Barbara Meier, who won the second season of Heidi Klum’s Germany’s Next Topmodel, took to her Instagram even before the event had started to announce her decision to wear a colored dress and explain the reasoning behind it.
“A lot of women will wear black tonight to support the Time Up movement! I think this is a great and extremely important initiative!” the 31-year-old wrote. “Nevertheless, I decided to wear a colourful dress tonight.If we want this to be the Golden Globes of the strong women who stand up for their rights, I think, it’s the wrong way not to wear any sexy clothes anymore or let people take away our joy of showing our personality through fashion. We were fighting a long time for the freedom to wear what we want to and that it is also OK, to dress up a little more sexy. If we now restrict this, because some men can’t control themselves, this is a huge step back in my opinion.”
Meher Tatna’s choice was “a cultural thing”
Meher Tatna, who was born in Mumbai, India, explained that she chose the outfit with her mother’s help and that the color had to do with her culture. In an interview for Entertainment Weekly, she said,
“My mum and I planned this together a couple of months ago, it is a cultural thing. When you have a celebration, you don’t wear black. So she would be appalled if I were to [have] worn black. And so this is for my mum.” However, she pointed out that she did wear the Time’s Up pin. “I do have my Time’s Up button, so [I’m] standing in solidarity with all these other women,” she continued. “The HFPA is 60 percent women, we’ll have our stories. We are also journalists, so anybody who expresses themselves, especially on this topic, we are in solidarity with.”
Blanca Blanco “likes red”
Blanca Blanco was showered with accusations and criticism on social media.

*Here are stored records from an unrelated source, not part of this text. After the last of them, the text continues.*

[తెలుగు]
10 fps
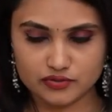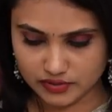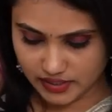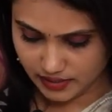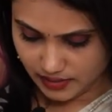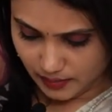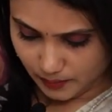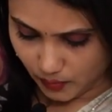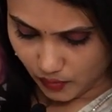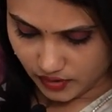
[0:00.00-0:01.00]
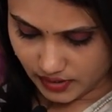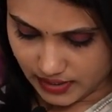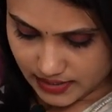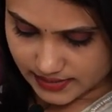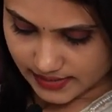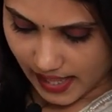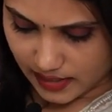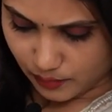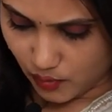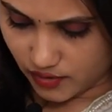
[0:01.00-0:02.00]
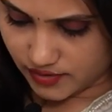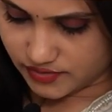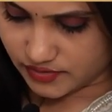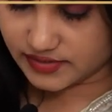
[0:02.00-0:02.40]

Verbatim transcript: వస్తుంది పోల్ స్కాలప్ బోర్డర్స్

People condemned the eye-popping scarlet hue of her dress as a cry for attention, as well as the extremely revealing nature of the gown for completely undermining the whole point of the initiative. However, there were also those who defended her right to wear what she wants. Some indicated that shaming someone for what they’re wearing is, in fact, part of the problem. The 37-year-old went on Twitter, and without defending herself or offering an apology, she wrote, “The issue is bigger than my dress color TIMESUP,” and then she added, “Red is passionate.”
On Monday, Blanco spoke to Fox News, and said, “I love red. Wearing red does not mean I am against the movement. I applaud and stand by the courageous actresses that continue to break the cycle of abuse through their actions and fashion style choices. It is one of many factors leading women to a safer place because of their status. I am excited about the #TimesUp movement; true change is long overdue.”